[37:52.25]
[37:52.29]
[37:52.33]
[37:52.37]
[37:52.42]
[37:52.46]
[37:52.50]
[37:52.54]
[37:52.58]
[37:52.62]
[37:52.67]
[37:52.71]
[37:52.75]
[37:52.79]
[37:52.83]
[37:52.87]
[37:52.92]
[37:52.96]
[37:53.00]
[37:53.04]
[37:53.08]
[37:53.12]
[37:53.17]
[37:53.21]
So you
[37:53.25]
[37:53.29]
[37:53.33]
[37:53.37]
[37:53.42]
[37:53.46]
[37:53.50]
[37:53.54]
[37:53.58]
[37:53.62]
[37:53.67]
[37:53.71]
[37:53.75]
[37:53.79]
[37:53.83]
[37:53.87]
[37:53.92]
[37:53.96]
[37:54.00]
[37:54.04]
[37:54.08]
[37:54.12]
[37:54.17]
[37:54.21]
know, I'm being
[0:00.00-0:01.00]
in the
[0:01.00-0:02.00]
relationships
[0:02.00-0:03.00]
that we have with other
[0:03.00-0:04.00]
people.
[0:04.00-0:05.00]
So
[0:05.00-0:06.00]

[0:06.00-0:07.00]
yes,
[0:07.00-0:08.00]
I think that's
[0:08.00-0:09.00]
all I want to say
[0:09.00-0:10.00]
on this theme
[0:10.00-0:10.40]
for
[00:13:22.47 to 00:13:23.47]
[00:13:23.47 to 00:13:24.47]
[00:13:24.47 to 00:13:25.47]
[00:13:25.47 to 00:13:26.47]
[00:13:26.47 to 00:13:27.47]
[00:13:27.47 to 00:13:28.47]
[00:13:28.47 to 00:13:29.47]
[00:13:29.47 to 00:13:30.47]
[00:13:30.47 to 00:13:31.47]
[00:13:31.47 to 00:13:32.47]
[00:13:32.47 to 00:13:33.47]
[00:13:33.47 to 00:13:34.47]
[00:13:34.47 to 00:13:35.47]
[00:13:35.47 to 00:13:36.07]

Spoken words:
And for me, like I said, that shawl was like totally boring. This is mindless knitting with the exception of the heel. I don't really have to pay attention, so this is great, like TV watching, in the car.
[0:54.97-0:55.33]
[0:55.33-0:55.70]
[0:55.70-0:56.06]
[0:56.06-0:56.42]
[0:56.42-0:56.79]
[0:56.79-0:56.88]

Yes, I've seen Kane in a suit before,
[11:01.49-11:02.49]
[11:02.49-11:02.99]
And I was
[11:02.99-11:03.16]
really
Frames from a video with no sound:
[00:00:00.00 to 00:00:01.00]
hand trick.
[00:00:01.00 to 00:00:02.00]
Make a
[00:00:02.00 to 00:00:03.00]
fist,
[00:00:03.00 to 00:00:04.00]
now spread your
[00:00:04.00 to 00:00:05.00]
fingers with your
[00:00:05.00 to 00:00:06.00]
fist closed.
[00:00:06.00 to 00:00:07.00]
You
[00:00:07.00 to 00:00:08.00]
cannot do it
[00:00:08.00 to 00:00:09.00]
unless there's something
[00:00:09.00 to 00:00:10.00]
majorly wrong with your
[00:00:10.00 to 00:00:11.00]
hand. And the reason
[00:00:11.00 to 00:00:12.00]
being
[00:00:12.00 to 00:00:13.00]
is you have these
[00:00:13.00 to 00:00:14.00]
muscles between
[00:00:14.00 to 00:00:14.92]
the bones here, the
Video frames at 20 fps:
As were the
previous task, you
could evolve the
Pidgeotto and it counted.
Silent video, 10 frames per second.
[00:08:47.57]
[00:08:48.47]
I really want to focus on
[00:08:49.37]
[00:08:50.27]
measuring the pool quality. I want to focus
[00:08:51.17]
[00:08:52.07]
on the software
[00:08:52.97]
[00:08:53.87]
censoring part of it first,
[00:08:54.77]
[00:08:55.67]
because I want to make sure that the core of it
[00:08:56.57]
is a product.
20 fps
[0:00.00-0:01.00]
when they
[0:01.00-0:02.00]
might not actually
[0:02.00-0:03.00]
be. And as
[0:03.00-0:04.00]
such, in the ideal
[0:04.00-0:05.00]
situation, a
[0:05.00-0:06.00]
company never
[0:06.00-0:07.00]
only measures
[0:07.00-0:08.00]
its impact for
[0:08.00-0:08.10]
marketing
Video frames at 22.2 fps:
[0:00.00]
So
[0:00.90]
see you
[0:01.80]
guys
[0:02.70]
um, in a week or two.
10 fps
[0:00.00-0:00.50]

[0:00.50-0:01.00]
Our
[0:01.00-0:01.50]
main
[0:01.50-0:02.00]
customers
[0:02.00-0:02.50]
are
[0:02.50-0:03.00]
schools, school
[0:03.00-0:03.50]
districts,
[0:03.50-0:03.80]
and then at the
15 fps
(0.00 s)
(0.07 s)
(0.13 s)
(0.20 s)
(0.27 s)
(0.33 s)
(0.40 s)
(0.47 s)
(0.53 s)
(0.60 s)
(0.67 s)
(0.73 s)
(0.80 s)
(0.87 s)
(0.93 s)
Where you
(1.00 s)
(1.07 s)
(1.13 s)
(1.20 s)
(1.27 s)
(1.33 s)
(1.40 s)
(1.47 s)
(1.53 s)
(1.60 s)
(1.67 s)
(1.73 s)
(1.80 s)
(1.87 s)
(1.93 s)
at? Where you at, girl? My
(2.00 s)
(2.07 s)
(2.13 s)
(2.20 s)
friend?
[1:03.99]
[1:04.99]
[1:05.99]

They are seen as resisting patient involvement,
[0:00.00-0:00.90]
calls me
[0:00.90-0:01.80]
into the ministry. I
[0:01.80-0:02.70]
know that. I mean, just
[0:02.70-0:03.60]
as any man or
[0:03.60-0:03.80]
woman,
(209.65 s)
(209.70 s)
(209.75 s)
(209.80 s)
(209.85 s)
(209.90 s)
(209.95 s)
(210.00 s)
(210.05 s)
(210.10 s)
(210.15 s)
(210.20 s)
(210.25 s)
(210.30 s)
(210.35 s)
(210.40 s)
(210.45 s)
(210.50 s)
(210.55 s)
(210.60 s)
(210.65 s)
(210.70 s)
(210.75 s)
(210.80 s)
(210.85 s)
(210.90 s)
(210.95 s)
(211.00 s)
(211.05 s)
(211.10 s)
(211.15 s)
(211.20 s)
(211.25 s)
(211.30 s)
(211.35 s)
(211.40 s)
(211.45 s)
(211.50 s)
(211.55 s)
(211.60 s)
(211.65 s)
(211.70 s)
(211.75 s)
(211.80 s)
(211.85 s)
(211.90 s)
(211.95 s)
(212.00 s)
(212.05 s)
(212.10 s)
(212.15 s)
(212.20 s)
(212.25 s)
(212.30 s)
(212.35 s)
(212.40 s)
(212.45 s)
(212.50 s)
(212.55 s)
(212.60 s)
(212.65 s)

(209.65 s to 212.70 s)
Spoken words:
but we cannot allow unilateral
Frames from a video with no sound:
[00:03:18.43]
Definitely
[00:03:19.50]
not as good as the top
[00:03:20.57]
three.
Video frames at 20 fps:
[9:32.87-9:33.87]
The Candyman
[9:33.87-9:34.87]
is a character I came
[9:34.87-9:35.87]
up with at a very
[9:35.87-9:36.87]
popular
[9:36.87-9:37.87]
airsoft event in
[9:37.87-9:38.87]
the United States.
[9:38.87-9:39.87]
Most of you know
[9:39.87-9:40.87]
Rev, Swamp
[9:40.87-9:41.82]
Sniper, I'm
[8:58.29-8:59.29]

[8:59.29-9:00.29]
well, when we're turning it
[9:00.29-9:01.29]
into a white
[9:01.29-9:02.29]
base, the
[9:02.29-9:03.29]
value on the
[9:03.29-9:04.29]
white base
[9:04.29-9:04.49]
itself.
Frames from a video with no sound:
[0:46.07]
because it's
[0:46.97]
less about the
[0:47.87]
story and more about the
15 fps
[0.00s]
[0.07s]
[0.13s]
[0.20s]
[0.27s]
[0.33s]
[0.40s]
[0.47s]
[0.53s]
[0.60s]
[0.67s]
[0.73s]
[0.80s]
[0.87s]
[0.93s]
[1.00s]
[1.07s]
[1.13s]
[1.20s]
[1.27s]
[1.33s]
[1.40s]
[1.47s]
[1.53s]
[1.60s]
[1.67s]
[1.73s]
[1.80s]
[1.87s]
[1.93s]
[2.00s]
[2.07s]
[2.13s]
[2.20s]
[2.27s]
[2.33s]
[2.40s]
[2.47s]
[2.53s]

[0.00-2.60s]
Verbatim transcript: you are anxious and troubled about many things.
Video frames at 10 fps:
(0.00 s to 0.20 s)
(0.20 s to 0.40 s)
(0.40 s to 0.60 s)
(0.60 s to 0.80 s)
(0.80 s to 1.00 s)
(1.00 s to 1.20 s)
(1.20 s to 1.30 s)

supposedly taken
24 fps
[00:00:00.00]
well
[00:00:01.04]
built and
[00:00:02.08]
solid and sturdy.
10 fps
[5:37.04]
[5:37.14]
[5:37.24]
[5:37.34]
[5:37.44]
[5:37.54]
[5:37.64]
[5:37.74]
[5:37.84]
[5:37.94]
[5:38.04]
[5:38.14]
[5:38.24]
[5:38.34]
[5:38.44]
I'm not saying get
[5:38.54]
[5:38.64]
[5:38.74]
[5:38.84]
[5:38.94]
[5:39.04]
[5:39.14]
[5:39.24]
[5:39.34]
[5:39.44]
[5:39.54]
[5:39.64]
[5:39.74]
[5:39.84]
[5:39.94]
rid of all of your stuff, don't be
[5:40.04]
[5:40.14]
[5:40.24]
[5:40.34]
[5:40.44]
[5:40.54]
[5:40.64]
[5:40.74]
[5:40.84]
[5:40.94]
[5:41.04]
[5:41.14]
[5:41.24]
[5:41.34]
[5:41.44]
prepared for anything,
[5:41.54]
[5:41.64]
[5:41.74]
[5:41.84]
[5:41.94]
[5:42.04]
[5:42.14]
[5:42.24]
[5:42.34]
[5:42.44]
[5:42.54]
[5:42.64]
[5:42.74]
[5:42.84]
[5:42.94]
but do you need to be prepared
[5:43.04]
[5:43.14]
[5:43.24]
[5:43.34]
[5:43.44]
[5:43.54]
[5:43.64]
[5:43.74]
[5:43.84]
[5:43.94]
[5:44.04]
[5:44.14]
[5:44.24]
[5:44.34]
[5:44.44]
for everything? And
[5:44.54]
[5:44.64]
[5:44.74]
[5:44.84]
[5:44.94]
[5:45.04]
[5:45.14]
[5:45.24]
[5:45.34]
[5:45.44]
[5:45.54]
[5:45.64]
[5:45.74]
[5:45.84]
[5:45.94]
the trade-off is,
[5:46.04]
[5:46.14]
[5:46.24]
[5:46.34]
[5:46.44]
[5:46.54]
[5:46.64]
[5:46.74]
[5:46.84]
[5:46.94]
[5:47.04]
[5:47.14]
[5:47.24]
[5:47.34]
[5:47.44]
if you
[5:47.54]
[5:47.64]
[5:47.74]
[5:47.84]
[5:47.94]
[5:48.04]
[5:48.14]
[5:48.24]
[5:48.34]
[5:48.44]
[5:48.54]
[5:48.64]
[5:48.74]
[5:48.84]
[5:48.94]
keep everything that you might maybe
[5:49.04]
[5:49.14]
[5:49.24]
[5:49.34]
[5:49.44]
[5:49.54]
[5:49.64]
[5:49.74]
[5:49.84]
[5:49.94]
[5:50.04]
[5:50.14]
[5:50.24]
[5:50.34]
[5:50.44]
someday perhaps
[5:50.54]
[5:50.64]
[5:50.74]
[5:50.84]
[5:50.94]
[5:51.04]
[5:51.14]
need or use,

____

The reply should consist solely of the lines above from the one that has "[00:13:26.47 to 00:13:27.47]" through the one that has "[0:56.42-0:56.79]", reproduced exactly.

### Answer to the exercise
[00:13:26.47 to 00:13:27.47]
[00:13:27.47 to 00:13:28.47]
[00:13:28.47 to 00:13:29.47]
[00:13:29.47 to 00:13:30.47]
[00:13:30.47 to 00:13:31.47]
[00:13:31.47 to 00:13:32.47]
[00:13:32.47 to 00:13:33.47]
[00:13:33.47 to 00:13:34.47]
[00:13:34.47 to 00:13:35.47]
[00:13:35.47 to 00:13:36.07]

Spoken words:
And for me, like I said, that shawl was like totally boring. This is mindless knitting with the exception of the heel. I don't really have to pay attention, so this is great, like TV watching, in the car.
[0:54.97-0:55.33]
[0:55.33-0:55.70]
[0:55.70-0:56.06]
[0:56.06-0:56.42]
[0:56.42-0:56.79]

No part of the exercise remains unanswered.